>>
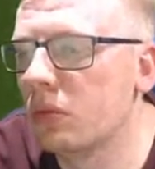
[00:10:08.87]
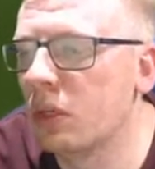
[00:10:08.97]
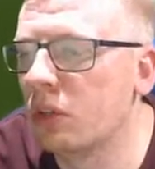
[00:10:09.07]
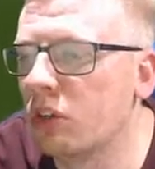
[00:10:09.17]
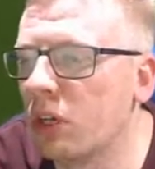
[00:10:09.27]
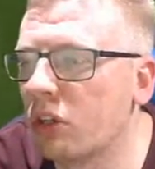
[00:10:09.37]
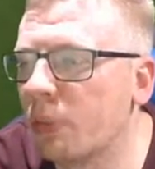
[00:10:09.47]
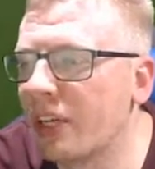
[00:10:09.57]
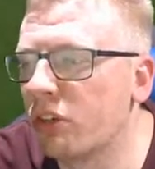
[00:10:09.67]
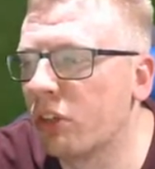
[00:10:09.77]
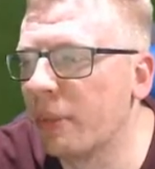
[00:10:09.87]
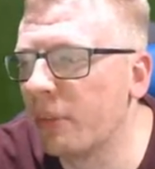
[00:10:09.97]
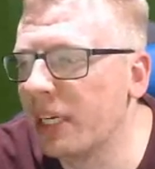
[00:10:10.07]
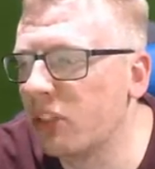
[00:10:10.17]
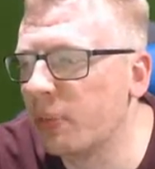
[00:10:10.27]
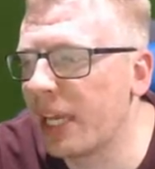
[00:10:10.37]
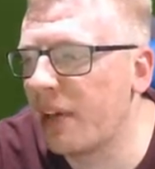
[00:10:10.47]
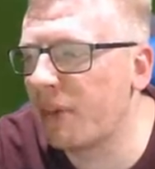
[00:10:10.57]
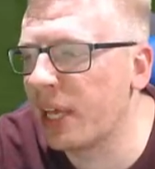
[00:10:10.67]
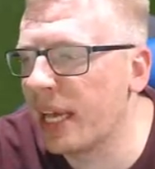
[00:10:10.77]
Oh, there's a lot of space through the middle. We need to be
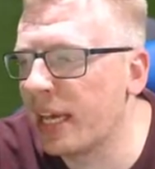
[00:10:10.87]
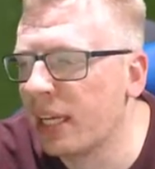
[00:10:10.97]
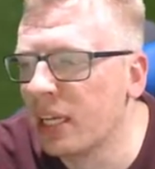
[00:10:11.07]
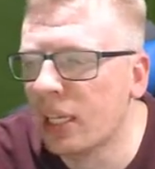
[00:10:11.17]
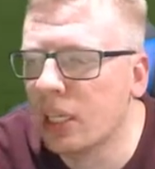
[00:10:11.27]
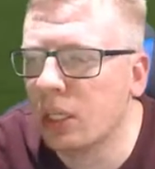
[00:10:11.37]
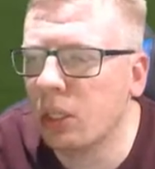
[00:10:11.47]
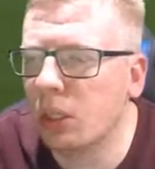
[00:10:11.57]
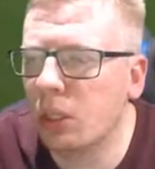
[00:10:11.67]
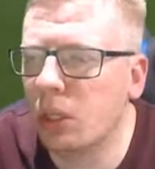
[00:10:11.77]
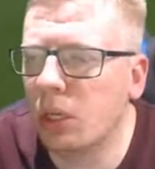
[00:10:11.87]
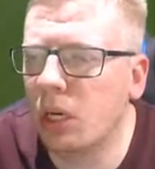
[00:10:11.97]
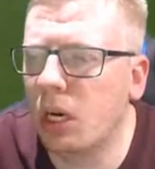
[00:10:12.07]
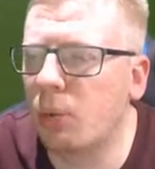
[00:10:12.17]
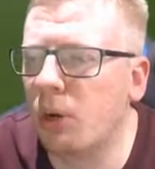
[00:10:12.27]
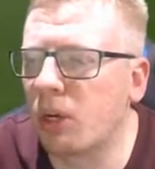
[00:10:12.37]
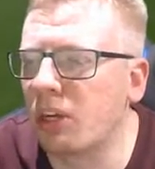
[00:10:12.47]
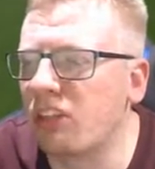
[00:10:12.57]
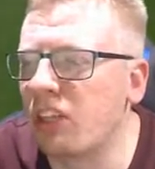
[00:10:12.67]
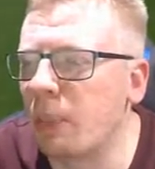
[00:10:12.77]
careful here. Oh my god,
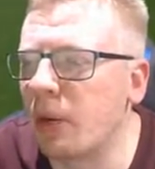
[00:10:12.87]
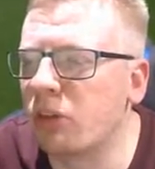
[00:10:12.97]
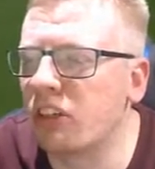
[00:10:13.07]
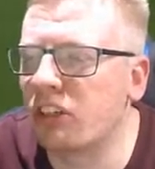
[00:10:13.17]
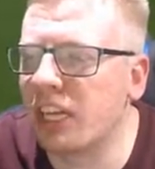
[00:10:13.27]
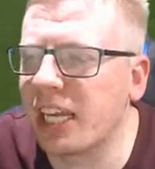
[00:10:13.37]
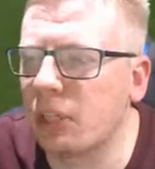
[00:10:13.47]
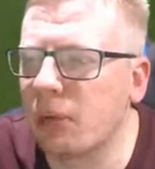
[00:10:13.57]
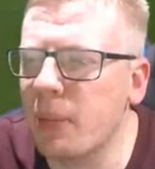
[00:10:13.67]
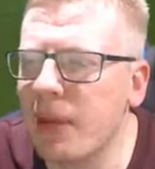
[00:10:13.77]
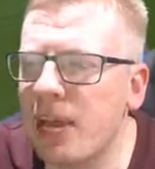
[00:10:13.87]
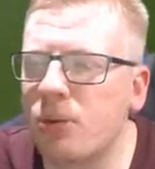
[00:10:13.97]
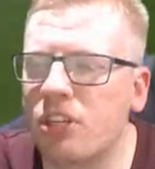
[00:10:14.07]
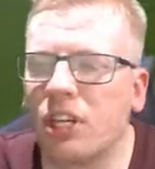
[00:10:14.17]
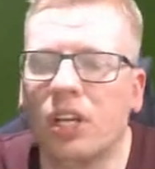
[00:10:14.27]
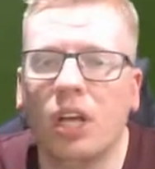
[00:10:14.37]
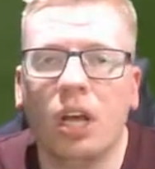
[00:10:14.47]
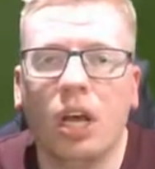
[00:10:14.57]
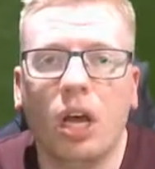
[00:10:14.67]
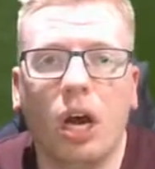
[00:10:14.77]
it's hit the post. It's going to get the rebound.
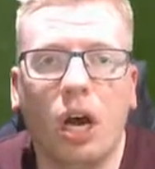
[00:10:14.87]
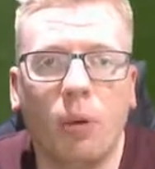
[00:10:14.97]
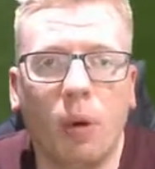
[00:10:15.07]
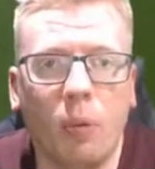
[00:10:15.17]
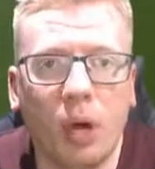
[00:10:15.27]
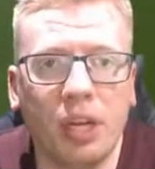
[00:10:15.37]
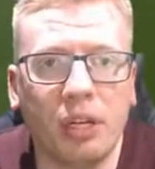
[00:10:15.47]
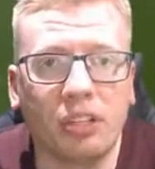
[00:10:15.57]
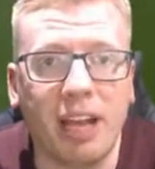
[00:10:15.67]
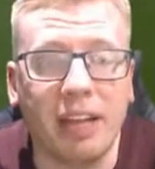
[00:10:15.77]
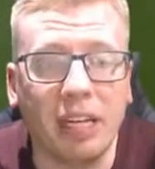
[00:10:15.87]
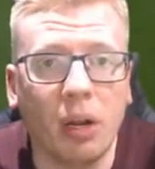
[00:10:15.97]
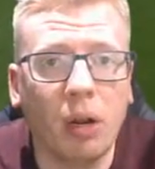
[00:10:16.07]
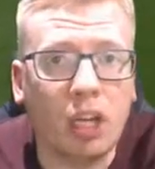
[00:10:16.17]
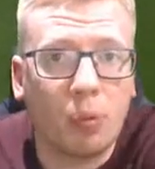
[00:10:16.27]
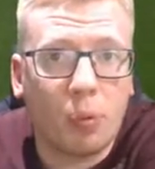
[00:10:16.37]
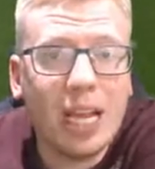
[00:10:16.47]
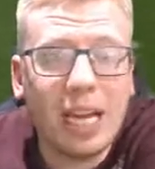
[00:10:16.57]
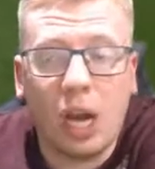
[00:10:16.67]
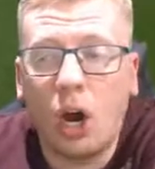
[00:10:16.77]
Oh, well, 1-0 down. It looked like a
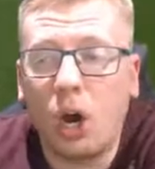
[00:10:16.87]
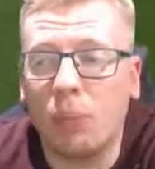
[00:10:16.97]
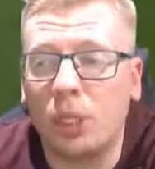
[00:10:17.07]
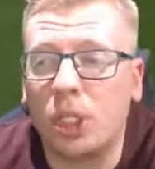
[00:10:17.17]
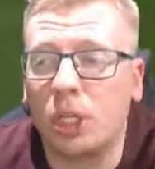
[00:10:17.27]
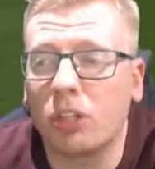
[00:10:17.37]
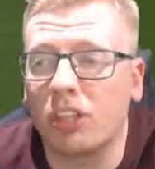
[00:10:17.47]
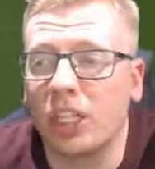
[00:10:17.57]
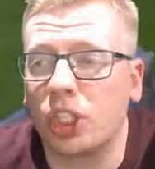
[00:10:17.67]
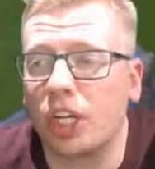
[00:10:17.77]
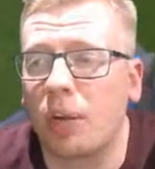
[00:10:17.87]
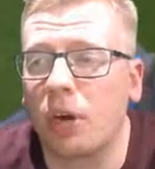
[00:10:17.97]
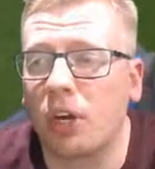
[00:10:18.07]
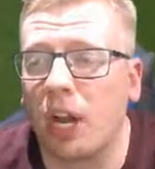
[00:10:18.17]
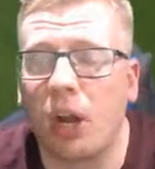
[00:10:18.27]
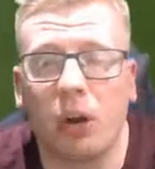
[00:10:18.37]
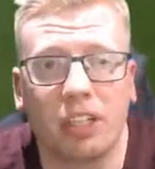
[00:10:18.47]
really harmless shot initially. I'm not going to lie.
<<
WHAT YOU NEED TO DO => The lines wanted run from the line containing "[00:10:17.87]" through the end of the entries; return them exactly, both ends included, and keep pictures out.

RESULT OF THIS TASK =>
[00:10:17.87]
[00:10:17.97]
[00:10:18.07]
[00:10:18.17]
[00:10:18.27]
[00:10:18.37]
[00:10:18.47]
really harmless shot initially. I'm not going to lie.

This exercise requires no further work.